It’s important to note how Marina completely broke the standards of behavior of Mesoamerican women at the time.  Women in the Aztec Empire were prohibited from speaking in public places, especially at public events.  Anyone surrounding the Aztec Emperor was required to look away from him.  Marina, however, boldly spoke directly to Montezuma on Cortés’ behalf and always conducted herself in a noble way, according to Spanish and native observers.  All would agree that she had a powerful, commanding presence which served to enhance her physical beauty.  At one point, now a devout Christian, Marina even spoke fearlessly to Montezuma about converting to Christianity, telling him that the gods he worshipped were evil.  This was definitely a bold woman.

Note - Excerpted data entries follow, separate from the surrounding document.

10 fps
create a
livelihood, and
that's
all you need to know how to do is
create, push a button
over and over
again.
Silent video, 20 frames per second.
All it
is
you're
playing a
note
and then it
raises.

The weeks of talks and deal-making did not yield what Cortés wanted and he had Montezuma taken prisoner.  It was Marina who informed the emperor that he was to be taken captive.  For six months Montezuma was in custody, a prisoner in his own land.  Many people who were dissatisfied with Montezuma’s rule were indifferent to his imprisonment.  During that time, however, the relations between the Spanish and the Aztecs slowly deteriorated.  When Cortés was away from the city and when he Aztecs were having a nighttime celebration to honor one of their main gods, Huitzilipochtli, Cortés lieutenant, Pedro de Alvarado, attacked the celebrants, mistaking the fiesta for the beginnings of an armed insurrection against Spanish rule.  Hundreds of unarmed nobles were killed and soon after, when Cortés returned to Tenochtitlan, the Aztecs were furious and began their open rebellion against the Spaniards.  Some accounts say that Montezuma was hauled out of captivity and stoned to death by his own people, other accounts say that Cortés had Montezuma killed.

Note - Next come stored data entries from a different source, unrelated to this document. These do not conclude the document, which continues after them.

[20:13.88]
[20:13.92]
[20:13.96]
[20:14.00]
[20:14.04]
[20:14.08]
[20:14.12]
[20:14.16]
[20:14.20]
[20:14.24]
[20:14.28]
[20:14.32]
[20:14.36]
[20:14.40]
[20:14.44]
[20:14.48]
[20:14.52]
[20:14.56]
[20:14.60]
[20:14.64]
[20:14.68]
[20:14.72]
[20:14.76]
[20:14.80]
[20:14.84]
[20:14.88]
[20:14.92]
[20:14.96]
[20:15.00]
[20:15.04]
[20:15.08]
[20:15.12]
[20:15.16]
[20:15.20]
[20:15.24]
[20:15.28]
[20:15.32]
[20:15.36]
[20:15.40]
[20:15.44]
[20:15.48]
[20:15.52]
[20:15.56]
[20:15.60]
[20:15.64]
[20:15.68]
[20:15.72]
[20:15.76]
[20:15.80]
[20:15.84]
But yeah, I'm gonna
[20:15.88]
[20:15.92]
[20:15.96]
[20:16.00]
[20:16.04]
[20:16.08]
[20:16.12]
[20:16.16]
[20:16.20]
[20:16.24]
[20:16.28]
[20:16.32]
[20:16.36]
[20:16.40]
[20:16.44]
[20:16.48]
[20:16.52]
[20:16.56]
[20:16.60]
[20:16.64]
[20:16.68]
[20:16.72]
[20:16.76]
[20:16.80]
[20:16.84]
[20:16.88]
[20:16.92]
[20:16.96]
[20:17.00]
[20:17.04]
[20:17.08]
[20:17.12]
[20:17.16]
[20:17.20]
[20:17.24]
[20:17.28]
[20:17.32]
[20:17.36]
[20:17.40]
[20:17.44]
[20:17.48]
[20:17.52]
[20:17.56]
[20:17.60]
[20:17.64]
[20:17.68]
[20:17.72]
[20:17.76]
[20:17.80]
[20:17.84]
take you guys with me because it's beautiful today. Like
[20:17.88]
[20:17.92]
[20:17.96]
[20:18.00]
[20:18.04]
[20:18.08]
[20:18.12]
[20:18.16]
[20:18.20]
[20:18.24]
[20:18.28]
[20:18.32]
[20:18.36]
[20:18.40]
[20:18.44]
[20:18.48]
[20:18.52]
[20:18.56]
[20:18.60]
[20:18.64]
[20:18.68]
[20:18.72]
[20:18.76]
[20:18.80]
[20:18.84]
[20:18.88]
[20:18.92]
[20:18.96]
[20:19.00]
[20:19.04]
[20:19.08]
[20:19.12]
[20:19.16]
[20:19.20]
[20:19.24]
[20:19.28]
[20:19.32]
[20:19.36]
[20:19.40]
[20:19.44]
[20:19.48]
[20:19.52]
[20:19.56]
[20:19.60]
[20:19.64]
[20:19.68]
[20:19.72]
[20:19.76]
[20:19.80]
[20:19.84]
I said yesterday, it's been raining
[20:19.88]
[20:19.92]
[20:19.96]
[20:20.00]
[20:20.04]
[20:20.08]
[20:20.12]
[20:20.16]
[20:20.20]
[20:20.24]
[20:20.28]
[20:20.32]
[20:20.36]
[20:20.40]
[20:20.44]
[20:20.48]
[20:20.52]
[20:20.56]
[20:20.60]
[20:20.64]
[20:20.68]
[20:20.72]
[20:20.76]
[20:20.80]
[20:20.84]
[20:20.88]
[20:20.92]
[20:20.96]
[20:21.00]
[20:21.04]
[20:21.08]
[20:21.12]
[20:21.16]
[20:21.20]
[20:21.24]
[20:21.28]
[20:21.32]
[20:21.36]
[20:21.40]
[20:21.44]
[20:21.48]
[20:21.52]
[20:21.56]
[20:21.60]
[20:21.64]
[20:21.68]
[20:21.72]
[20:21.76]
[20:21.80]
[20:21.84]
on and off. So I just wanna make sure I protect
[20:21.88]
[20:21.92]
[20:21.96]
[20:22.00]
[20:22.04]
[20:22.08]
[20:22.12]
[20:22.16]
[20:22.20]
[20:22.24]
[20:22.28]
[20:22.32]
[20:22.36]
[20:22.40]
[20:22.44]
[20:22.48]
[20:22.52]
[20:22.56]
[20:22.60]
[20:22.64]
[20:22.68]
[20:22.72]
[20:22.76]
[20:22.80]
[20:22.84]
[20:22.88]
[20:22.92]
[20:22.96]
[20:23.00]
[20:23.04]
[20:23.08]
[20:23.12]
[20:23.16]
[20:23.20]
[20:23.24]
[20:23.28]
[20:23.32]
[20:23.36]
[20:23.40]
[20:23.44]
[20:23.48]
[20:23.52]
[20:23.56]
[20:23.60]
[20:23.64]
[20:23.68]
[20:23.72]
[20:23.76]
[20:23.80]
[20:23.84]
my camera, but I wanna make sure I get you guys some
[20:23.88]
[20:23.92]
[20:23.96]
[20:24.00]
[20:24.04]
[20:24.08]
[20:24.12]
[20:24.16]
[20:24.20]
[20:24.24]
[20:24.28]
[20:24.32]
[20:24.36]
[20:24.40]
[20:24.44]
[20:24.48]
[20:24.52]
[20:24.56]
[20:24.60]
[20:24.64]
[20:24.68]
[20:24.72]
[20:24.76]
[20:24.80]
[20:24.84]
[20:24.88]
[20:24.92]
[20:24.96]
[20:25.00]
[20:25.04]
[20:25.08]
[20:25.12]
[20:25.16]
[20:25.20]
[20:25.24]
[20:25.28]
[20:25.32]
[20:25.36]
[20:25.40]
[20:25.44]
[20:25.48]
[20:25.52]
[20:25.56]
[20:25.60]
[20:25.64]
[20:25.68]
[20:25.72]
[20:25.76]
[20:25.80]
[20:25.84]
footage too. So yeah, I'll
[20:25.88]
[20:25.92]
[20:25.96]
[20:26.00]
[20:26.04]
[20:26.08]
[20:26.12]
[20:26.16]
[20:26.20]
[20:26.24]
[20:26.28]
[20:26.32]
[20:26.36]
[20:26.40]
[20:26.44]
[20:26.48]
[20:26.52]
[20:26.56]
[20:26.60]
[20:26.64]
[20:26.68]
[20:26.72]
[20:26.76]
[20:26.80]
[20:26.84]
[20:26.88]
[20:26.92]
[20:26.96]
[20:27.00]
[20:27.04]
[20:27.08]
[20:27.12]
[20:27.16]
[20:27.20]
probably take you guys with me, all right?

021Right after Montezuma’s death, on the night of June 30, 1520, the Spanish retreated and fled Tenochtitlan.  Hundreds of Spaniards and possibly over a thousand Tlaxcalans were killed as a full force of Aztecs attacked the invaders on the causeway and on the mainland.  The night in history is known in Spanish as “La noche triste,” “the sad night.”  Marina survived the battles by hiding under a bridge.  She regrouped with Cortés and his forces.  Nearly a year later, and with more help from surrounding tribes, the Spanish re-entered Tenochtitlan and completely subdued the Aztec capital.  Marina was there at the side of Cortés to translate for the formal surrender on August 13, 1521.

During the whole time of the expedition, Marina became closer to Cortés.  Remember, Marina was “given” to the man named Portocarrero, but Cortés had sent him back to Spain half way through the expedition.  After Portocarrero’s departure, Cortés took Marina as his mistress and they remained together for 4 years.  After the fall of Tenochtitlan and after the new city of Mexico was built on its ruins, Marina lived with Cortés and gave birth to his first son, Martín, in May of 1522.  Martín Cortés was the first publicly acknowledged person of mestizo, or mixed-race, heritage in Mexican history.  This is the reason why Marina is sometimes referred to as “The Mother of Mexico.”

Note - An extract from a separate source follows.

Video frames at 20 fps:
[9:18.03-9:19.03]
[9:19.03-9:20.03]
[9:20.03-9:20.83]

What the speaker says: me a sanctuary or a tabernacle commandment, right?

Marina took one last journey with Cortés to the Maya area of Honduras in 1524.  Because Cortés had a legal wife in Cuba, Marina was free to marry, and on this 1524 trip she married a man named Juan Xaramillo de Salvatierra.  On the journey to Honduras the expedition stopped at Marina’s birth town where she was able to visit family members.  Instead of staying in this town she opted to continue the journey with the Spaniards to Central America.  While there are no records of the rest of the life of Marina, there is a lot of speculation as to what happened to her.  It is certain that after the Honduras expedition she never saw Cortés again because he returned to Spain soon after.  There are various legends about the rest of her life, including that she died tragically of strangulation or that she died a very old woman.  In any event, there are no records of her existence after the Honduras trip, save a brief mentioning of her still being alive in a text dated 1550 recently found in Spain.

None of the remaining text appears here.